Record excerpts:
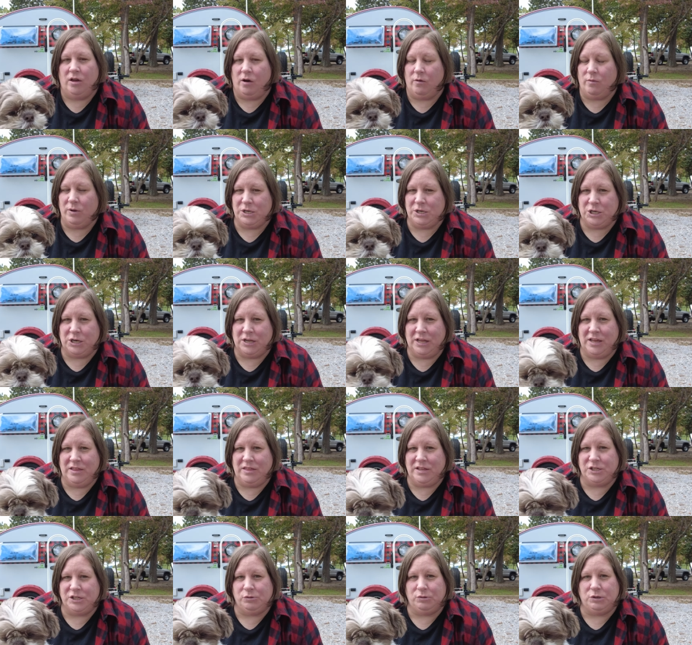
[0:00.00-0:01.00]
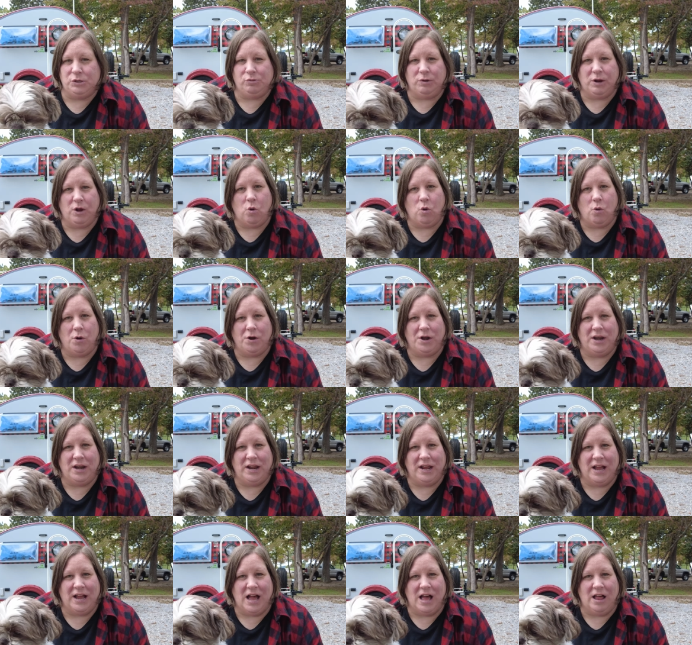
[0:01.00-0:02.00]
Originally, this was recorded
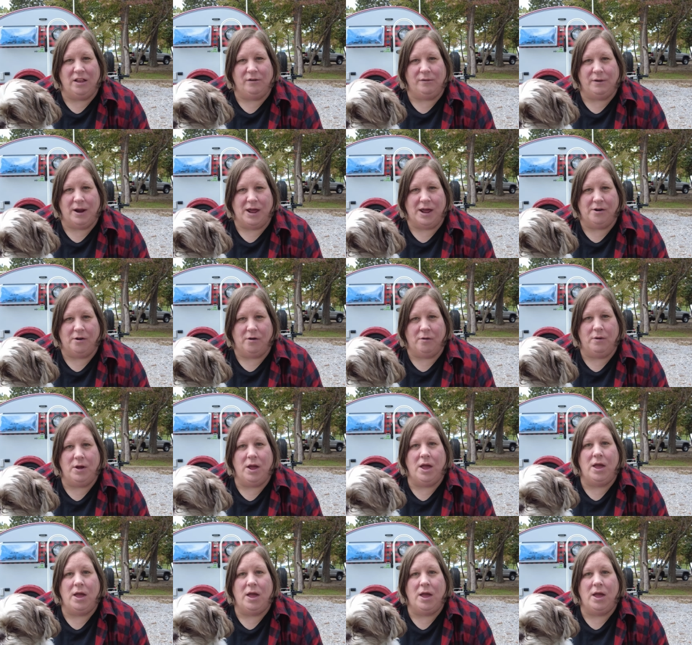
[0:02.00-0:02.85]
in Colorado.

---

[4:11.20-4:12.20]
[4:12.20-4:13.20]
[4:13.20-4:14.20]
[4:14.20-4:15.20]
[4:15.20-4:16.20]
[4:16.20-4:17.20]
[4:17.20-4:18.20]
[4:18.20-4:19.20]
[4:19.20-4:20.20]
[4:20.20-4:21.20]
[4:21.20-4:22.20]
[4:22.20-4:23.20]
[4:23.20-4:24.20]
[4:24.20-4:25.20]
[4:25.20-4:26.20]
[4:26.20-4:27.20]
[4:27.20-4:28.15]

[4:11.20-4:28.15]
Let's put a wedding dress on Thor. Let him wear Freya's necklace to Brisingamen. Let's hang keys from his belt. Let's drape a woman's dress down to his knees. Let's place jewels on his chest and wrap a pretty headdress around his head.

Activity: The lines above from the one containing "[4:15.20-4:16.20]" through the one containing "[4:27.20-4:28.15]" are to be set down exactly, and no others.

Exercise solution:
[4:15.20-4:16.20]
[4:16.20-4:17.20]
[4:17.20-4:18.20]
[4:18.20-4:19.20]
[4:19.20-4:20.20]
[4:20.20-4:21.20]
[4:21.20-4:22.20]
[4:22.20-4:23.20]
[4:23.20-4:24.20]
[4:24.20-4:25.20]
[4:25.20-4:26.20]
[4:26.20-4:27.20]
[4:27.20-4:28.15]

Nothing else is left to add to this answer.